Install the dependencies below using pip or conda:
- pip install numpy
- pip install pandas
- pip install tensorflow
- pip install keras
- pip install opencv-python
- pip install future (used for Tkinter)
Download HAAR-Cascade file from : https://github.com/opencv/opencv/blob/master/data/haarcascades/haarcascade_frontalface_default.xml
python main.py
python UI.py
Emotions are an integral part of human communication and behavior, playing a vital role in our interactions and decision-making processes. The ability to accurately detect and interpret emotions in real-time has significant implications across various domains, including human-computer interaction, healthcare, marketing, and entertainment. Real-time emotion detection systems leverage advanced technologies to analyze facial expressions, vocal cues, or physiological signals and classify them into specific emotional states.
Traditionally, emotion detection relied on subjective assessments or self-reporting, which could be prone to bias or inaccuracies. However, with advancements in artificial intelligence and machine learning, particularly in the field of computer vision and natural language processing, real-time emotion detection has become more accessible and reliable
There are different methodologies that can be followed to detect emotions, but in this project, we'll be using Keras (Tensorflow) along with OpenCV and haar-cascade.
Keras provides a high-level API for building and training neural networks, making it an ideal choice for developing real-time emotion detection systems. In recent years, deep learning frameworks like Keras have gained popularity due to their ease of use and powerful capabilities.

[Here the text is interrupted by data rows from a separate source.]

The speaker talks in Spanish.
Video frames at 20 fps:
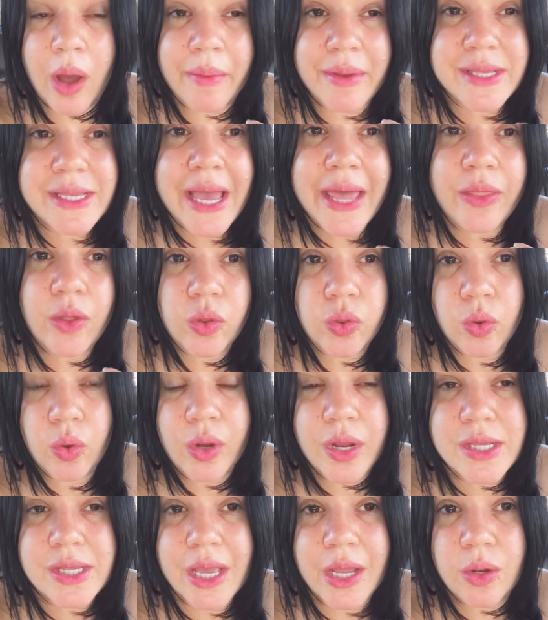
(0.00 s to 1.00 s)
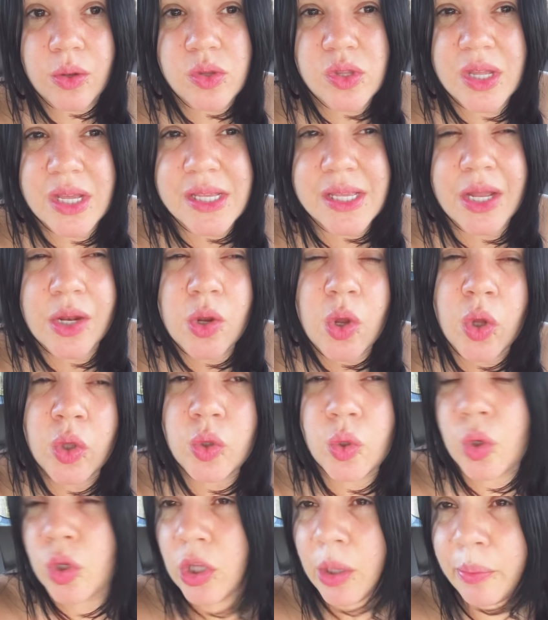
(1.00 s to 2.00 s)
A veces hay doctores que nos dicen,
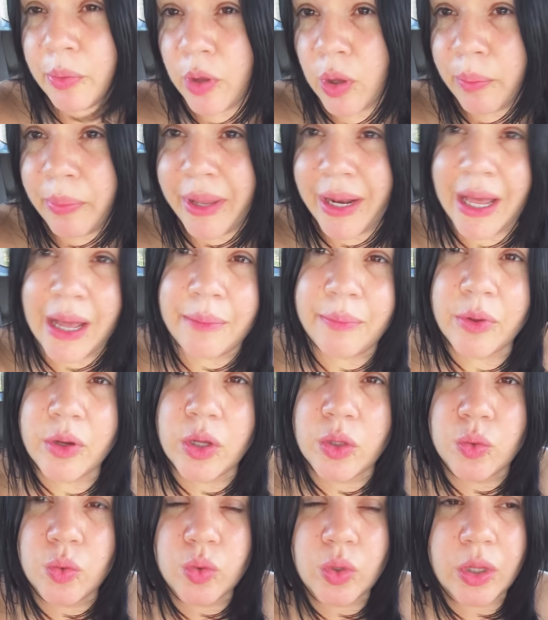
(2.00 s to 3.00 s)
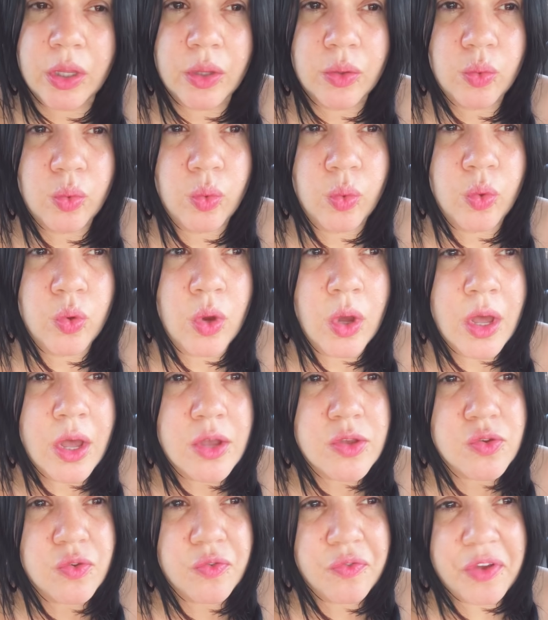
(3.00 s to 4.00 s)
no, tú no te puedes operar porque tú, te, tú
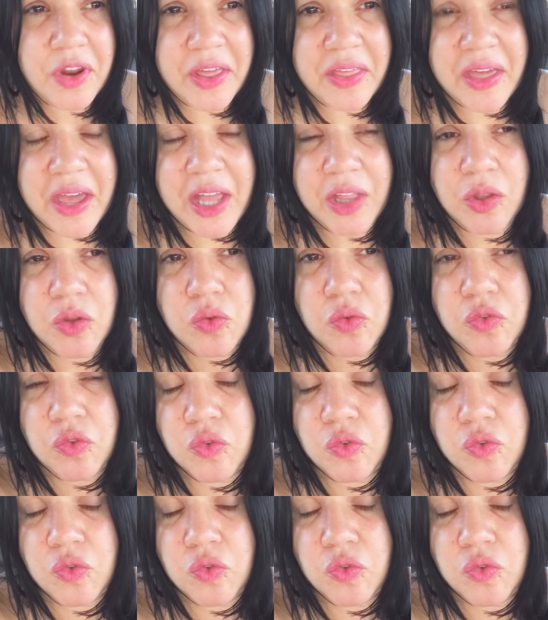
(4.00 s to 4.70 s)
sufres de esto,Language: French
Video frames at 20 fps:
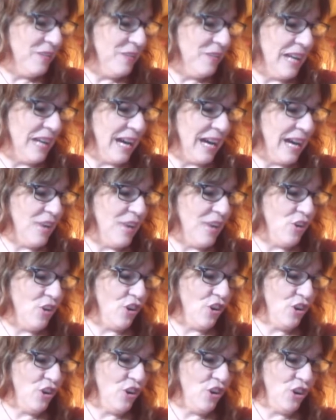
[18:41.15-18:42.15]
Voilà,
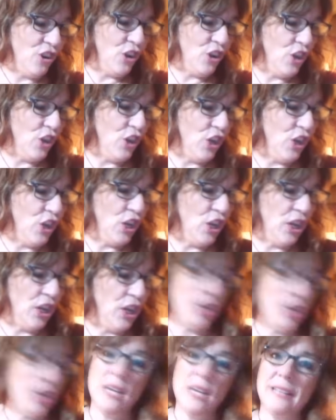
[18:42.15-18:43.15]
alors
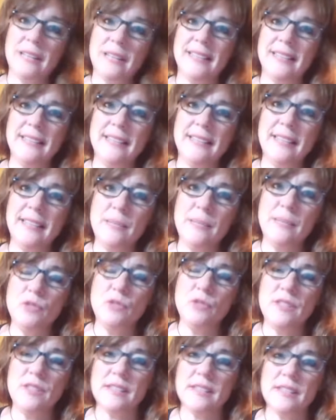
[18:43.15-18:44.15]
la 5D, ils
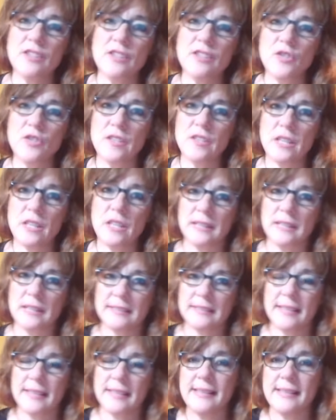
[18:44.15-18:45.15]
me disent qu'est-ce que c'est. La
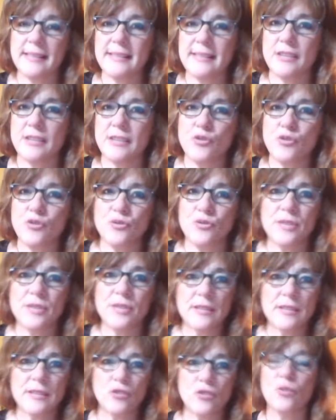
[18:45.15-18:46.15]
5D, c'est juste une
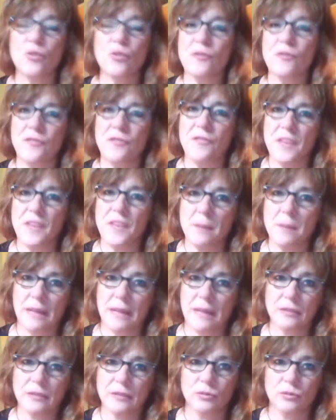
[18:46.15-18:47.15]
question de
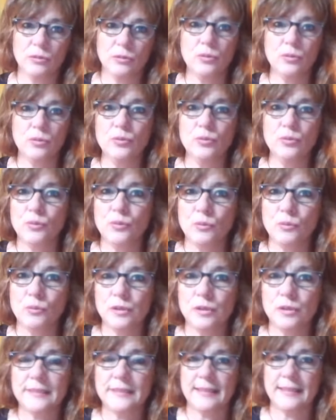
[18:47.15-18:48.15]
vibration. Le nouveau
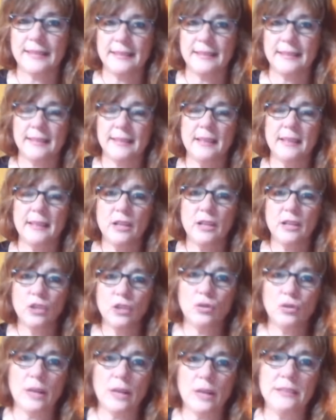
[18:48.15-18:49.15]
monde 5D
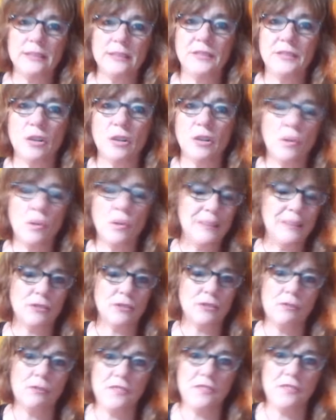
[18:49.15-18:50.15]
sera différent parce
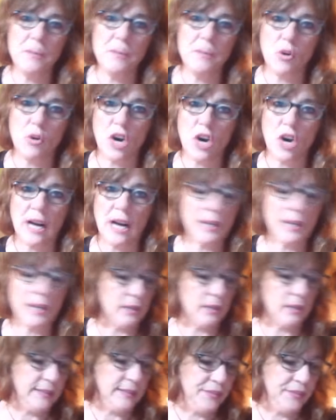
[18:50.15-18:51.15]
qu'on vibrera
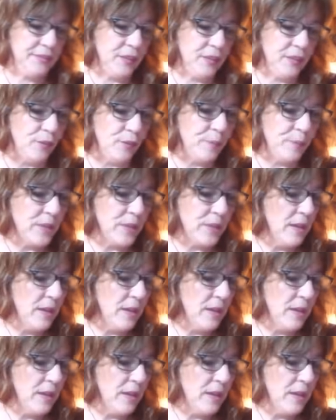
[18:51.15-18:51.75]
différent.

To build a real-time emotion detection system using Keras, we typically follow a two-step process: data collection and model training. First, we gather a large dataset of labeled facial images, where each image is associated with a specific emotion. This dataset serves as the foundation for training the deep learning model.
After training the model, we can deploy it to perform real-time emotion detection. By utilizing techniques like face detection and tracking, we can continuously analyze facial expressions from live video streams or recorded video footage. This enables applications such as emotion-aware user interfaces, interactive virtual characters, or even real-time emotion monitoring in healthcare settings.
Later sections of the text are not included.